**DESCRIPTION OF THE TASK**
The answer should hold only the lines from the one containing "Frames from a" through the one containing "(10.00 s to 11.00 s)" in the entries below, copied exactly, without pictures.

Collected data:
• • • • •
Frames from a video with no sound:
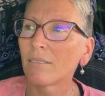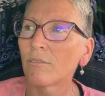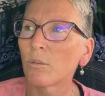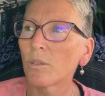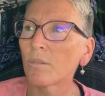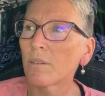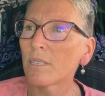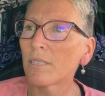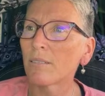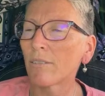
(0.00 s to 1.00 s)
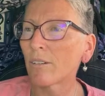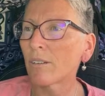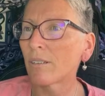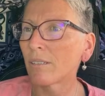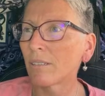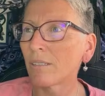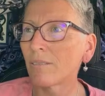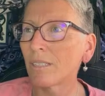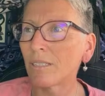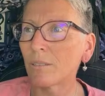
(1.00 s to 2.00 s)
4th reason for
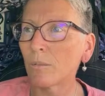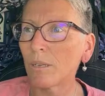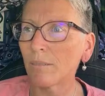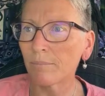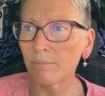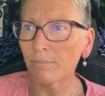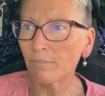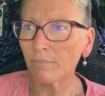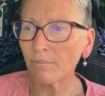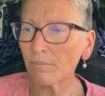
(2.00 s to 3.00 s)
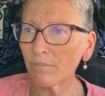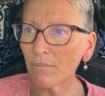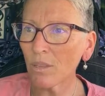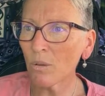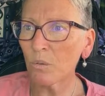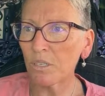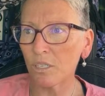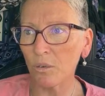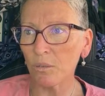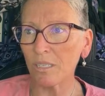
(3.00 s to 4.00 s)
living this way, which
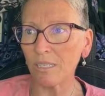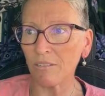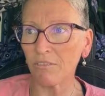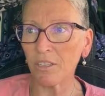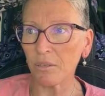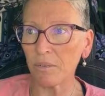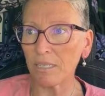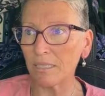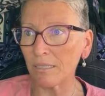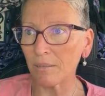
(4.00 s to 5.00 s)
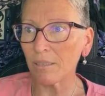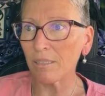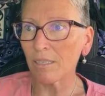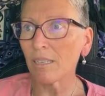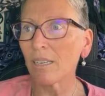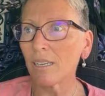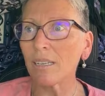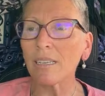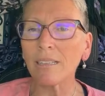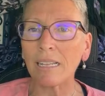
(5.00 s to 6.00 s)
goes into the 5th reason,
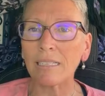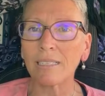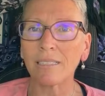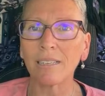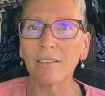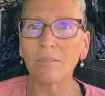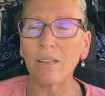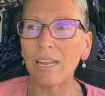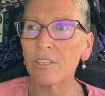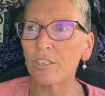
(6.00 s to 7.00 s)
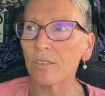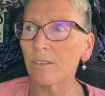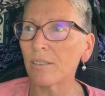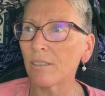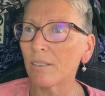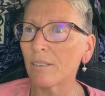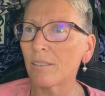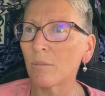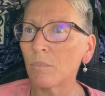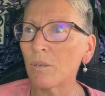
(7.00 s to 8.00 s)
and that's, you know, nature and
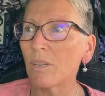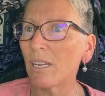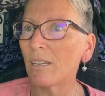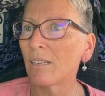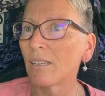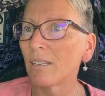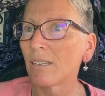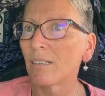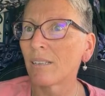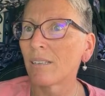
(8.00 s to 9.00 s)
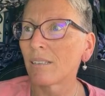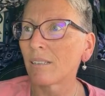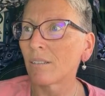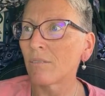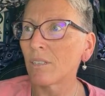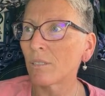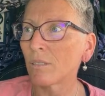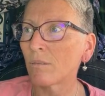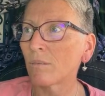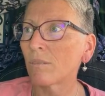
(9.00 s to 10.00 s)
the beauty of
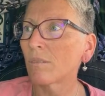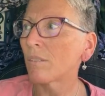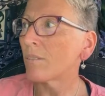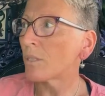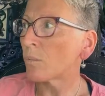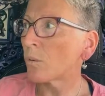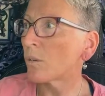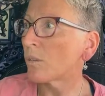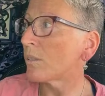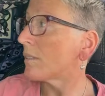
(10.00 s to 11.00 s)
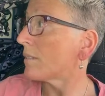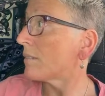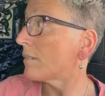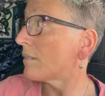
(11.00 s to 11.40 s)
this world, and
• • • • •
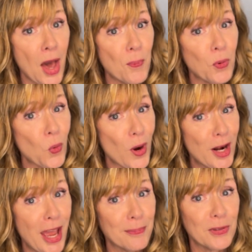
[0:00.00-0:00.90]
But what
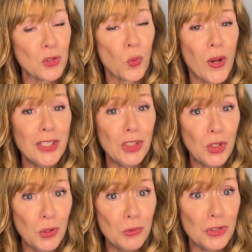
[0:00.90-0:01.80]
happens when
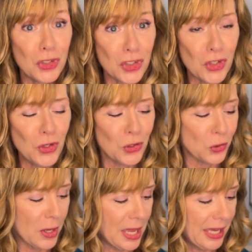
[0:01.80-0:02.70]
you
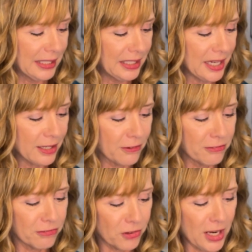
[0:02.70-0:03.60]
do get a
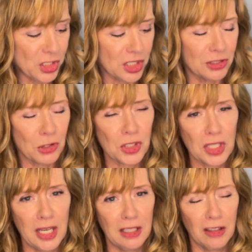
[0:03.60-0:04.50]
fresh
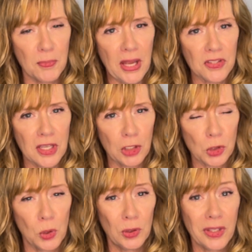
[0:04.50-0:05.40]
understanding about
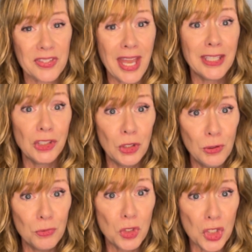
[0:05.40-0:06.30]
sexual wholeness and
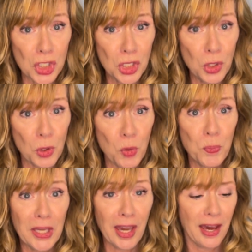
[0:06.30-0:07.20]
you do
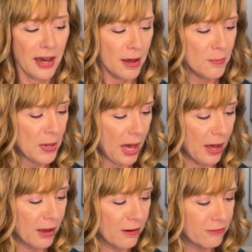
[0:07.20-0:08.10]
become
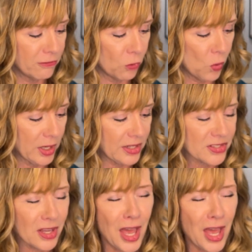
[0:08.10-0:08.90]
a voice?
• • • • •
**SOLUTION TO THIS PROBLEM**
Frames from a video with no sound:
(0.00 s to 1.00 s)
(1.00 s to 2.00 s)
4th reason for
(2.00 s to 3.00 s)
(3.00 s to 4.00 s)
living this way, which
(4.00 s to 5.00 s)
(5.00 s to 6.00 s)
goes into the 5th reason,
(6.00 s to 7.00 s)
(7.00 s to 8.00 s)
and that's, you know, nature and
(8.00 s to 9.00 s)
(9.00 s to 10.00 s)
the beauty of
(10.00 s to 11.00 s)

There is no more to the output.